LFB : Je comprends mieux l’idée, c’était effectivement toute une captation.

marta
Joachim Baumerder
 : Oui, et après on a coupé dedans.

LFB : Donc je sens qu’il va y avoir d’autres live sessions qui vont sortir !

marta
Joachim Baumerder : Complètement, là on est en pleine préparation du deuxième EP du coup, on est en pleine écriture, et comme disait Simon, ça va être plus techno qu’électro, et donc là on est en train de réfléchir effectivement à tourner une deuxième live session dans un autre appart.

On a trop hâte de ça. Je pense que l’EP, il va peut-être sortir courant janvier, quelque chose comme ça, ce n’est pas défini encore, mais ça sera en début 2026, on aura un nouvel EP.

Et voilà, il y a plein de super actus qui vont arriver dont une grosse release party. On ne peut pas trop en parler, mais ça va être vraiment une grosse release party parisienne, avec un chouette concept, on en reparlera quand ça se passera, quand ça sera annoncé !

LFB : Et pour la dernière question, est-ce que vous avez des coups de cœur, que ce soit dans la musique, au cinéma ou même dans la littérature ?

marta
Simon Lacouture : Alors cinéma, moi j’ai trippé sur Le Projet Blair Witch, j’ai eu hyper peur. Ça n’a rien à voir avec ce qu’on fait, mais… J’ai trouvé ce film incroyable ! A combien était le budget ? 60 millions. 70 000 dollars. C’est rien. C’est une masterclass. Réponds toi, moi je réfléchis en musique.

Joachim Baumerder : Je réfléchis aussi. Si, en plus, j’ai maté un truc il y a pas longtemps qui était hyper cool, je ne sais pas ce que c’est.

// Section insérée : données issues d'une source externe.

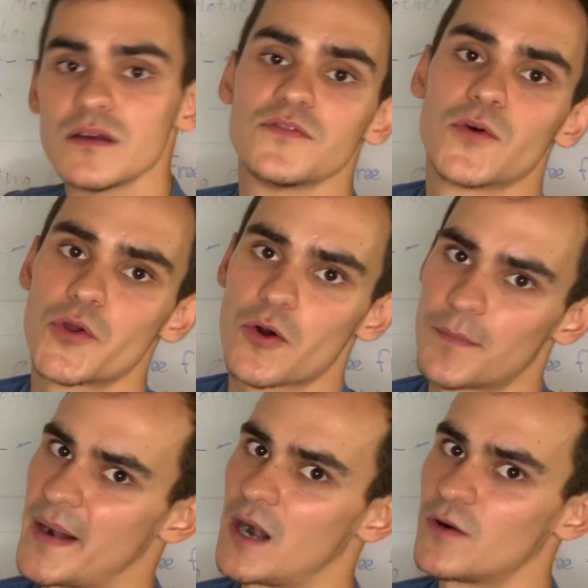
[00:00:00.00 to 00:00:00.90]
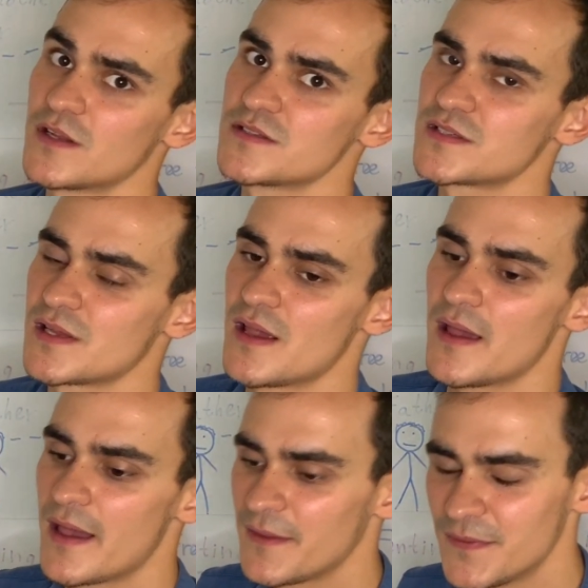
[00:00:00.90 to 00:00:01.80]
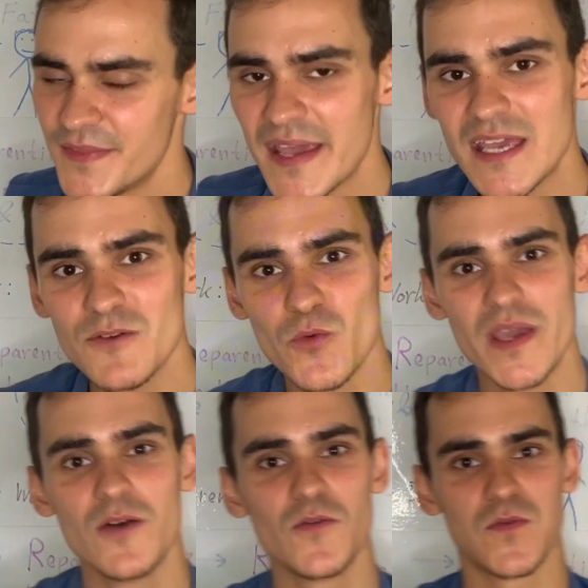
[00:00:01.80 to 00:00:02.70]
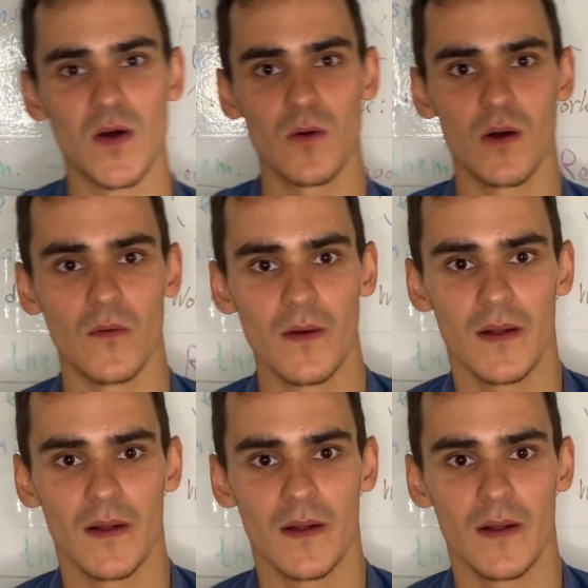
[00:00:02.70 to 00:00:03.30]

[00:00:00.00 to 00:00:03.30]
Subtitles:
for your parents, and they will follow.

Simon Lacouture : Ah si, moi, en vrai, j’ai trippé sur le dernier album de Odezenne. Il est trop bien. Ah ouais, aussi, j’ai trippé sur le dernier album de Empty7. J’ai vraiment trop kiffé. Ouais, c’est un peu mes deux derniers coups de cœur.

Joachim Baumerder : Si, j’ai redécouvert un album… Il y a pas très longtemps, qui est sorti il y a longtemps de Jon Hopkins, qui s’appelle Immunity.

Simon Lacouture : Ah, j’avoue.

Joachim Baumerder : Qu’on a pas mal poncé avec Simon. Qui est incroyable.

Simon Lacouture : Ouais. Une masterclass.

Joachim Baumerder : Mais voilà, ce sera mon coup de cœur.